If you replace phrase “Americans think” with “Americans with landlines who answer unsolicited calls think” it all makes so much more sense.
Shoutout to headline writers, making their own fun.
The women working in my office will wear a live bear on their back if it’s lower than 71°
Me: I need to pee
Everyone else in the Trojan horse: shh
Ugh I’ve put on so much weight. Can you believe I used to be 7lbs 9oz?
My kids love playing pretend. My 9yo pretends to be a dinosaur and my 13yo pretends she doesn’t know us.
My son proposed to his fiancée about six months ago and she said yes. They’re super happy, we love her family too. I just found out today that another girl is in love with him and plans to propose next week…. should I say anything? Oh and also, he’s 4. They’re all 4.
Everyone preaches body acceptance, until you show up naked at the company picnic.
Some of these captcha tests are hard sha.
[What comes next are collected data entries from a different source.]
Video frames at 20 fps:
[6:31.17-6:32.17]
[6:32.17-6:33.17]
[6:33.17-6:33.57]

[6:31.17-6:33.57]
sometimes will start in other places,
Maybe I’m a robot?
Whenever I go down the stairs next to an escalator, I always move faster than the escalator to prove to the people I made the better decision
Reasons why it’s bad that Justin Bieber is retiring:
1.
2.
3.
4.
5.
what’s wrong, babe, you’ve hardly played your juitar
I ran without my headphones today & was reminded that I feel better about my fitness when my soundtrack isn’t my panicked gasping breathing.
Me: I don’t want to fill up on bread.
Executioner: This is literally your last meal.
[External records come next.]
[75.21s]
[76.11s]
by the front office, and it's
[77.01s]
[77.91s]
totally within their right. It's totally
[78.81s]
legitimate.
Doctor! Is it normal to have one leg longer than the other two?
One of the advantages of being a man is that chocolate doesn’t control you.
Disadvantage: Sex does.
Relevant: Chocolate is easier to get.
Today’s kids will never know how to play Minesweeper – because neither did we 😂
Remember when old printers would cope with running low on ink. They’d just work and work, creating ever-fainter images and text, until finally it was white on white.
Modern printers are like, “I CANNOT WORK LIKE THIS!” and then they email someone, trying to order their own ink.
Date: I’m a vegan.
Me: *spits pieces of chicken into a napkin* Oh yeah? Me too.
If you want to know what you really look like hand your phone to a 5-year-old to take a picture.
Okay, that made me chuckle 😂
Flex on houseplants by drinking water whenever you want
Dance like nobody’s watching. Sing like nobody’s listening. Walk around the party eating the cheeseball like an apple.
I’m at 7%. My phone too. We both will probably die before I get off work.